## What you need to do:
Once the pictures are set aside, transcribe each line of the data exactly.

[Opening Data for the task section]

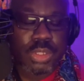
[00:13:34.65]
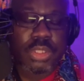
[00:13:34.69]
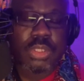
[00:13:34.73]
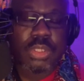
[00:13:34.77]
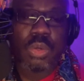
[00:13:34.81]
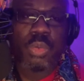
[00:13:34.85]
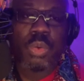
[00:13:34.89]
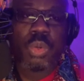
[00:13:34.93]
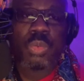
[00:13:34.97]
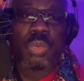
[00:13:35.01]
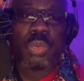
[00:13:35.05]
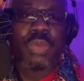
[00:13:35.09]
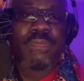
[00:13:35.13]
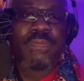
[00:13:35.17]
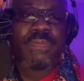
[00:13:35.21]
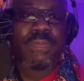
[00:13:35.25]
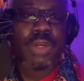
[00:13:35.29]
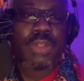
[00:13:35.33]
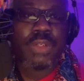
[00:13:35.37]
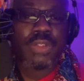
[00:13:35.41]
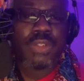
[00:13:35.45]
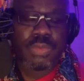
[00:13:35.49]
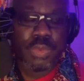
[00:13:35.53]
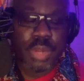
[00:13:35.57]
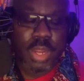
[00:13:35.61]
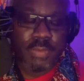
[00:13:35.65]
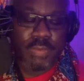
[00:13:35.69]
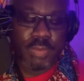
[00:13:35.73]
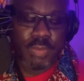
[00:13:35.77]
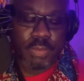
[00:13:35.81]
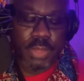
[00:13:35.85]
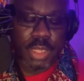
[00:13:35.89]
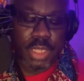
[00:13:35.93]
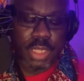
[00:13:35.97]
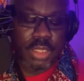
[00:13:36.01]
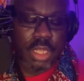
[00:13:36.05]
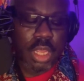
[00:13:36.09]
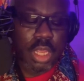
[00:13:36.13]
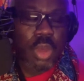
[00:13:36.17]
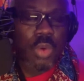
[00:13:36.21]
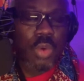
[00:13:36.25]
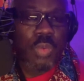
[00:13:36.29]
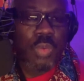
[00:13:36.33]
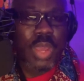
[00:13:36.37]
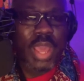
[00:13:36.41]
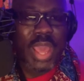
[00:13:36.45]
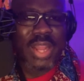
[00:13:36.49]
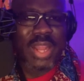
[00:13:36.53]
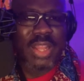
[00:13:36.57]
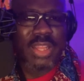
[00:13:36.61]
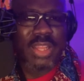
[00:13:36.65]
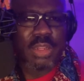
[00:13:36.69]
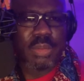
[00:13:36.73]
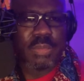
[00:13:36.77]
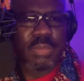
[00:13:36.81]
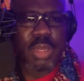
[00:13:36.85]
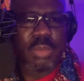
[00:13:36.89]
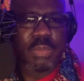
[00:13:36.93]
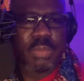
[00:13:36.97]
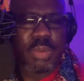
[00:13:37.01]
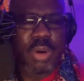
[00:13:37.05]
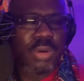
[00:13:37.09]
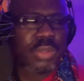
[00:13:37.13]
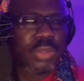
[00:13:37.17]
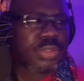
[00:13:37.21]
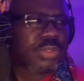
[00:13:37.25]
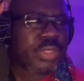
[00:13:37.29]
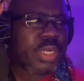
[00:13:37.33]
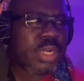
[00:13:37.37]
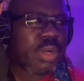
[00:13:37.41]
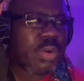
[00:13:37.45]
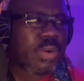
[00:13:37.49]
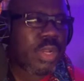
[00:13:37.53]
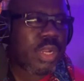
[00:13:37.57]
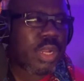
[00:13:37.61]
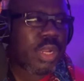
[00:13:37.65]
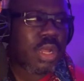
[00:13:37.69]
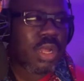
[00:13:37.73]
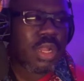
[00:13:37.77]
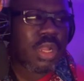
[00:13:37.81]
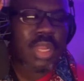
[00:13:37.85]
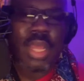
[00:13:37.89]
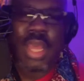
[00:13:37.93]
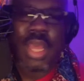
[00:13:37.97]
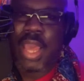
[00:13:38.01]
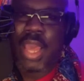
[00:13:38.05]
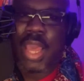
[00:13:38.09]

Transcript: So when we first read from this, we had a little bit of poetry going on,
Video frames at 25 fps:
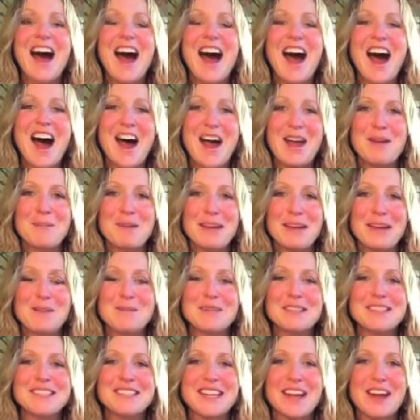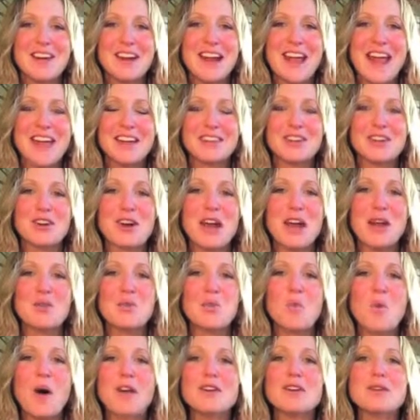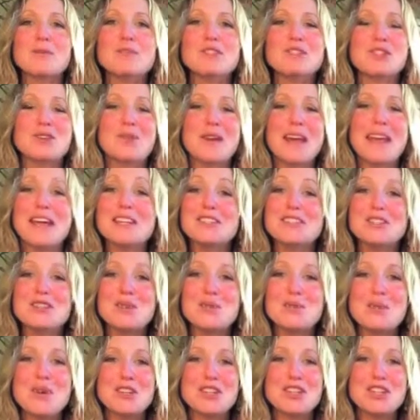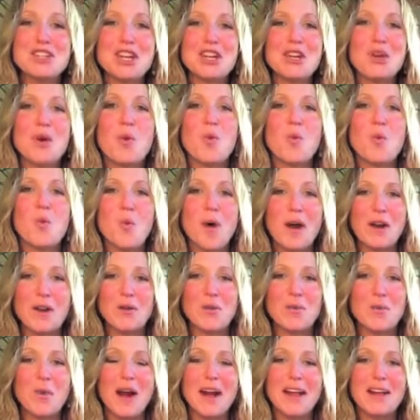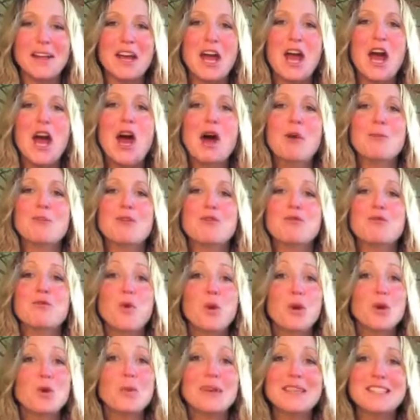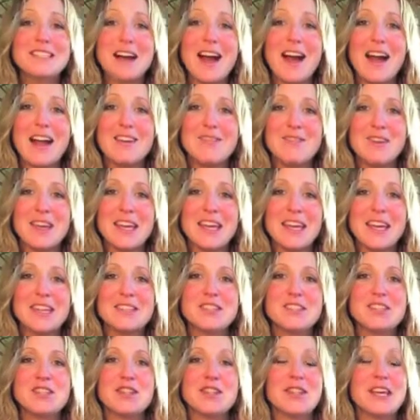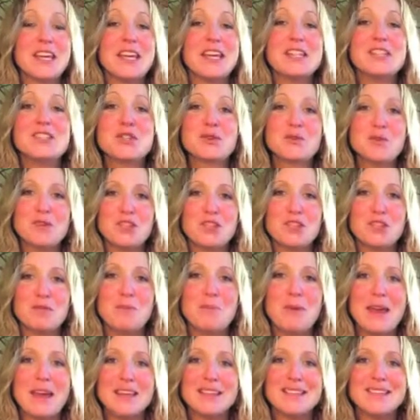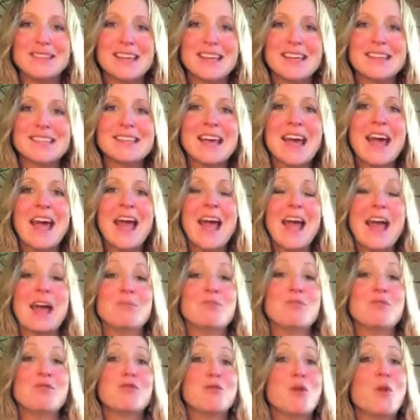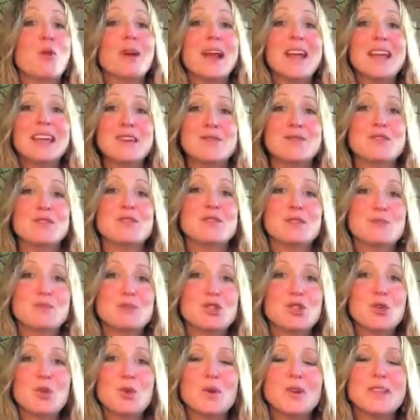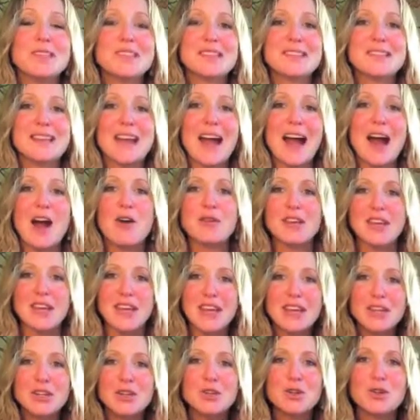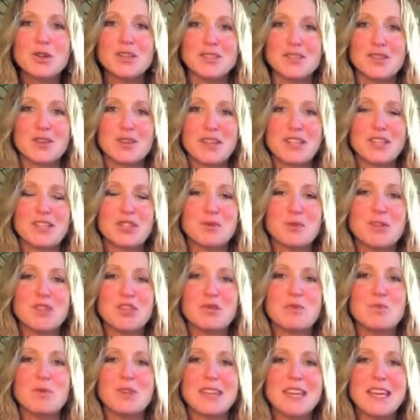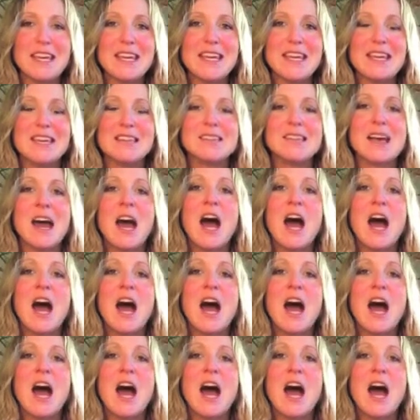Hi, my name is Tara Antler and welcome to Intuition 101. Before we dive into the intuition basics and before I give you some tools as to how to increase your intuition with ease,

[Closing Data for the task section]

## Result below:
[00:13:34.65]
[00:13:34.69]
[00:13:34.73]
[00:13:34.77]
[00:13:34.81]
[00:13:34.85]
[00:13:34.89]
[00:13:34.93]
[00:13:34.97]
[00:13:35.01]
[00:13:35.05]
[00:13:35.09]
[00:13:35.13]
[00:13:35.17]
[00:13:35.21]
[00:13:35.25]
[00:13:35.29]
[00:13:35.33]
[00:13:35.37]
[00:13:35.41]
[00:13:35.45]
[00:13:35.49]
[00:13:35.53]
[00:13:35.57]
[00:13:35.61]
[00:13:35.65]
[00:13:35.69]
[00:13:35.73]
[00:13:35.77]
[00:13:35.81]
[00:13:35.85]
[00:13:35.89]
[00:13:35.93]
[00:13:35.97]
[00:13:36.01]
[00:13:36.05]
[00:13:36.09]
[00:13:36.13]
[00:13:36.17]
[00:13:36.21]
[00:13:36.25]
[00:13:36.29]
[00:13:36.33]
[00:13:36.37]
[00:13:36.41]
[00:13:36.45]
[00:13:36.49]
[00:13:36.53]
[00:13:36.57]
[00:13:36.61]
[00:13:36.65]
[00:13:36.69]
[00:13:36.73]
[00:13:36.77]
[00:13:36.81]
[00:13:36.85]
[00:13:36.89]
[00:13:36.93]
[00:13:36.97]
[00:13:37.01]
[00:13:37.05]
[00:13:37.09]
[00:13:37.13]
[00:13:37.17]
[00:13:37.21]
[00:13:37.25]
[00:13:37.29]
[00:13:37.33]
[00:13:37.37]
[00:13:37.41]
[00:13:37.45]
[00:13:37.49]
[00:13:37.53]
[00:13:37.57]
[00:13:37.61]
[00:13:37.65]
[00:13:37.69]
[00:13:37.73]
[00:13:37.77]
[00:13:37.81]
[00:13:37.85]
[00:13:37.89]
[00:13:37.93]
[00:13:37.97]
[00:13:38.01]
[00:13:38.05]
[00:13:38.09]

Transcript: So when we first read from this, we had a little bit of poetry going on,
Video frames at 25 fps:
Hi, my name is Tara Antler and welcome to Intuition 101. Before we dive into the intuition basics and before I give you some tools as to how to increase your intuition with ease,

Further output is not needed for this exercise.